---------- Data for processing ----------

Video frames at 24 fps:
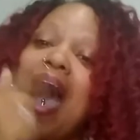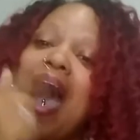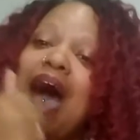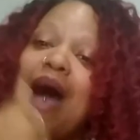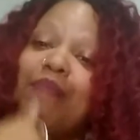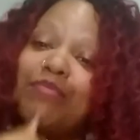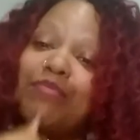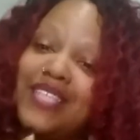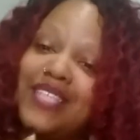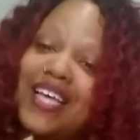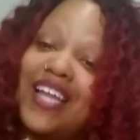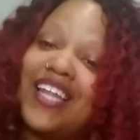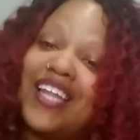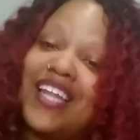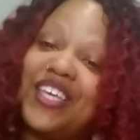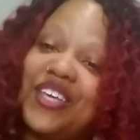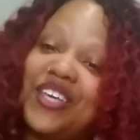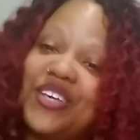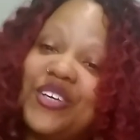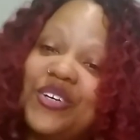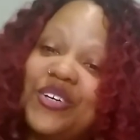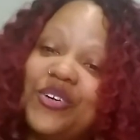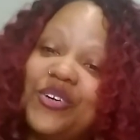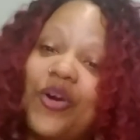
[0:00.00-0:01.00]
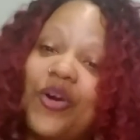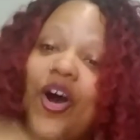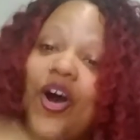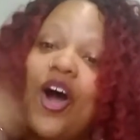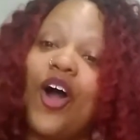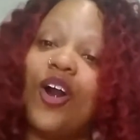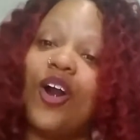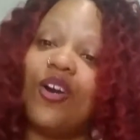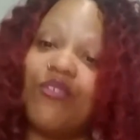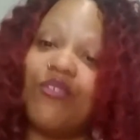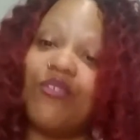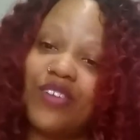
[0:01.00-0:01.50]
I'm telling you,
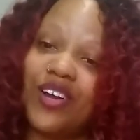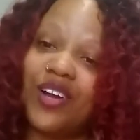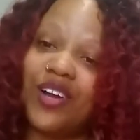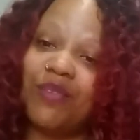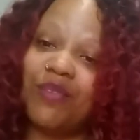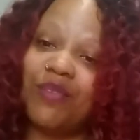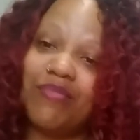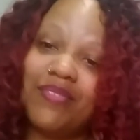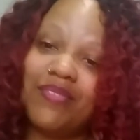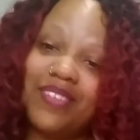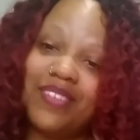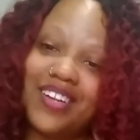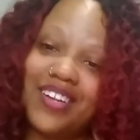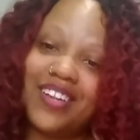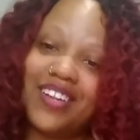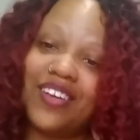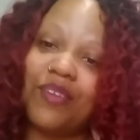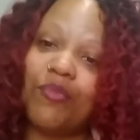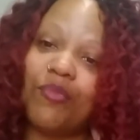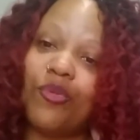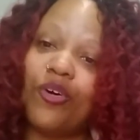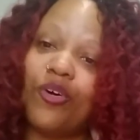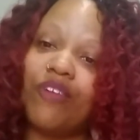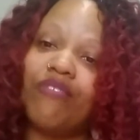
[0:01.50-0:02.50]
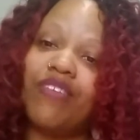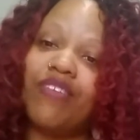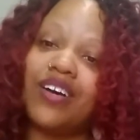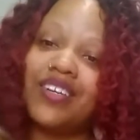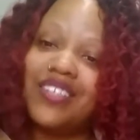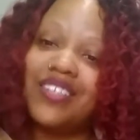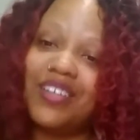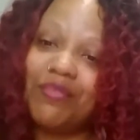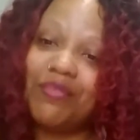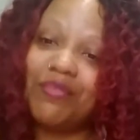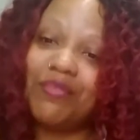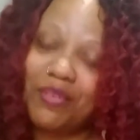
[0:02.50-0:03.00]
her rim looked more
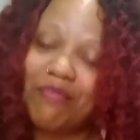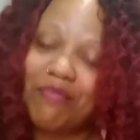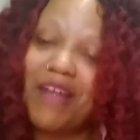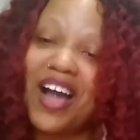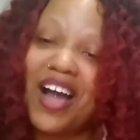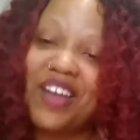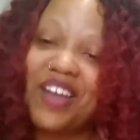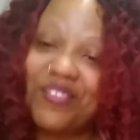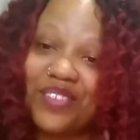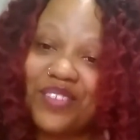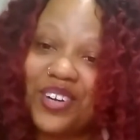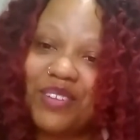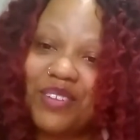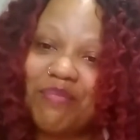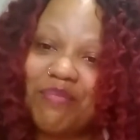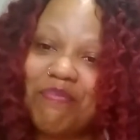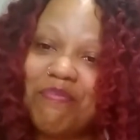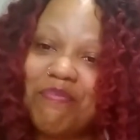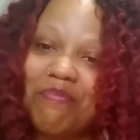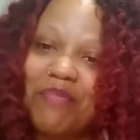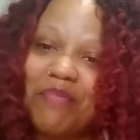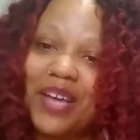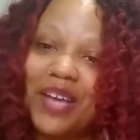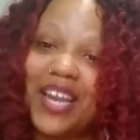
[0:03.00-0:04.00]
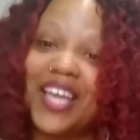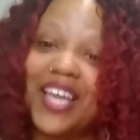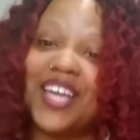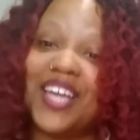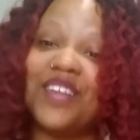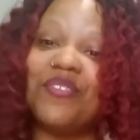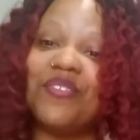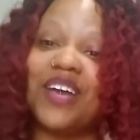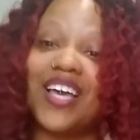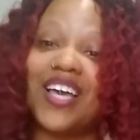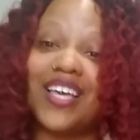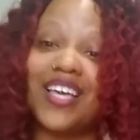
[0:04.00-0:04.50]
fucked up than my rim. But
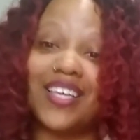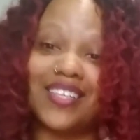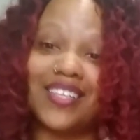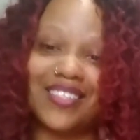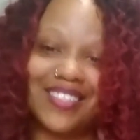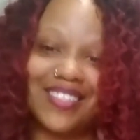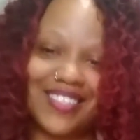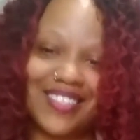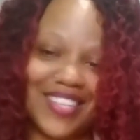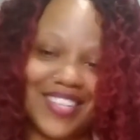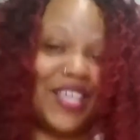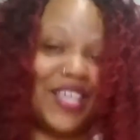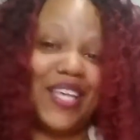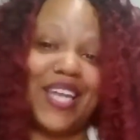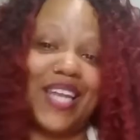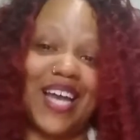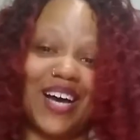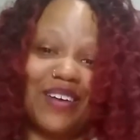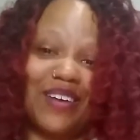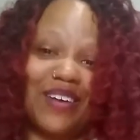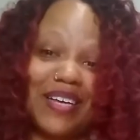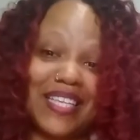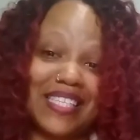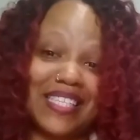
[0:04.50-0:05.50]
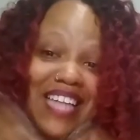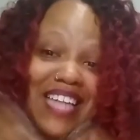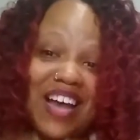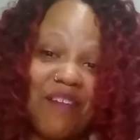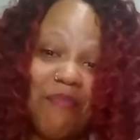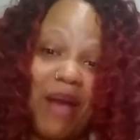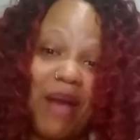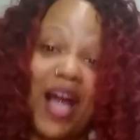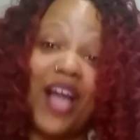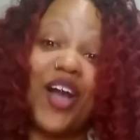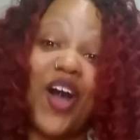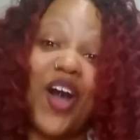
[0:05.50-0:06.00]
anyways, you know, it's
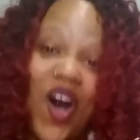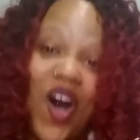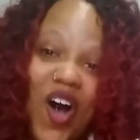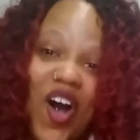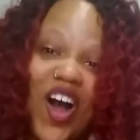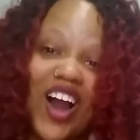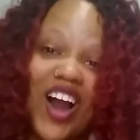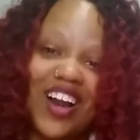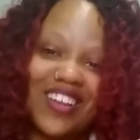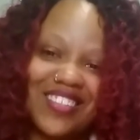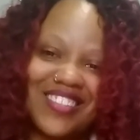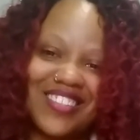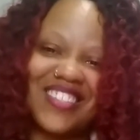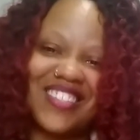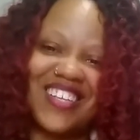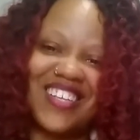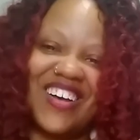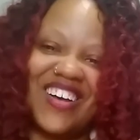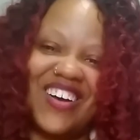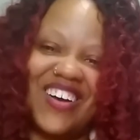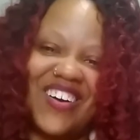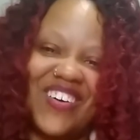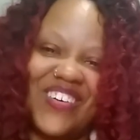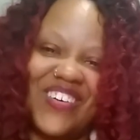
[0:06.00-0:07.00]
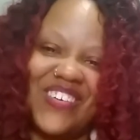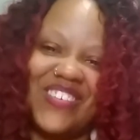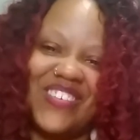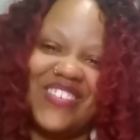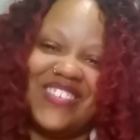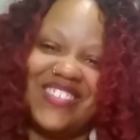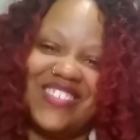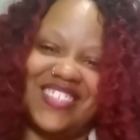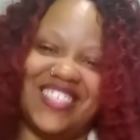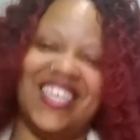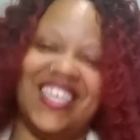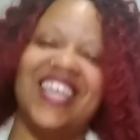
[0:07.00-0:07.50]
not my car,
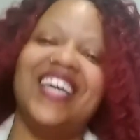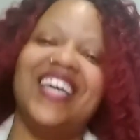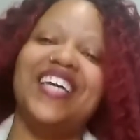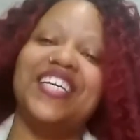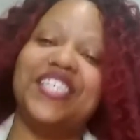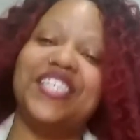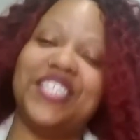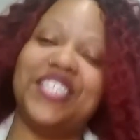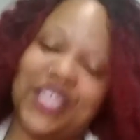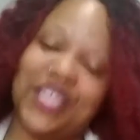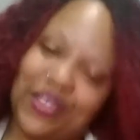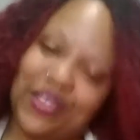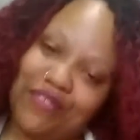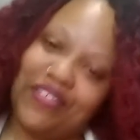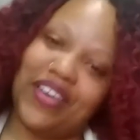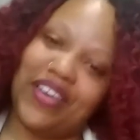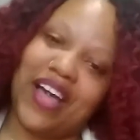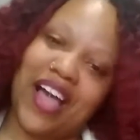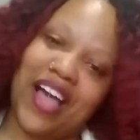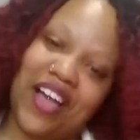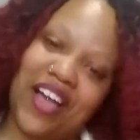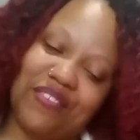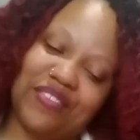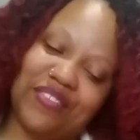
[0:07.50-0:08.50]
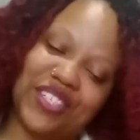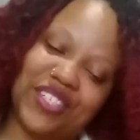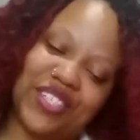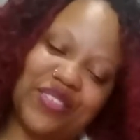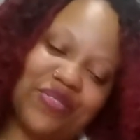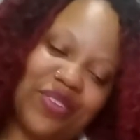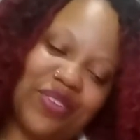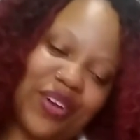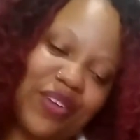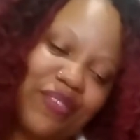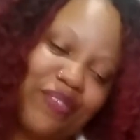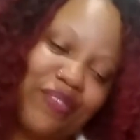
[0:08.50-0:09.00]
so she can feel however she
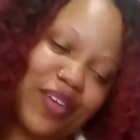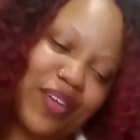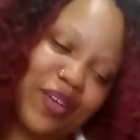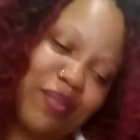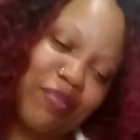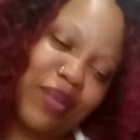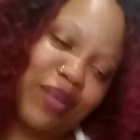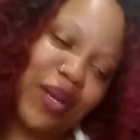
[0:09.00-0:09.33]
wanna feel.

----------

• **What you will do**
A word-for-word copy of the material is required; pictures stay out of it.

• **Answer space**
Video frames at 24 fps:
[0:00.00-0:01.00]
[0:01.00-0:01.50]
I'm telling you,
[0:01.50-0:02.50]
[0:02.50-0:03.00]
her rim looked more
[0:03.00-0:04.00]
[0:04.00-0:04.50]
fucked up than my rim. But
[0:04.50-0:05.50]
[0:05.50-0:06.00]
anyways, you know, it's
[0:06.00-0:07.00]
[0:07.00-0:07.50]
not my car,
[0:07.50-0:08.50]
[0:08.50-0:09.00]
so she can feel however she
[0:09.00-0:09.33]
wanna feel.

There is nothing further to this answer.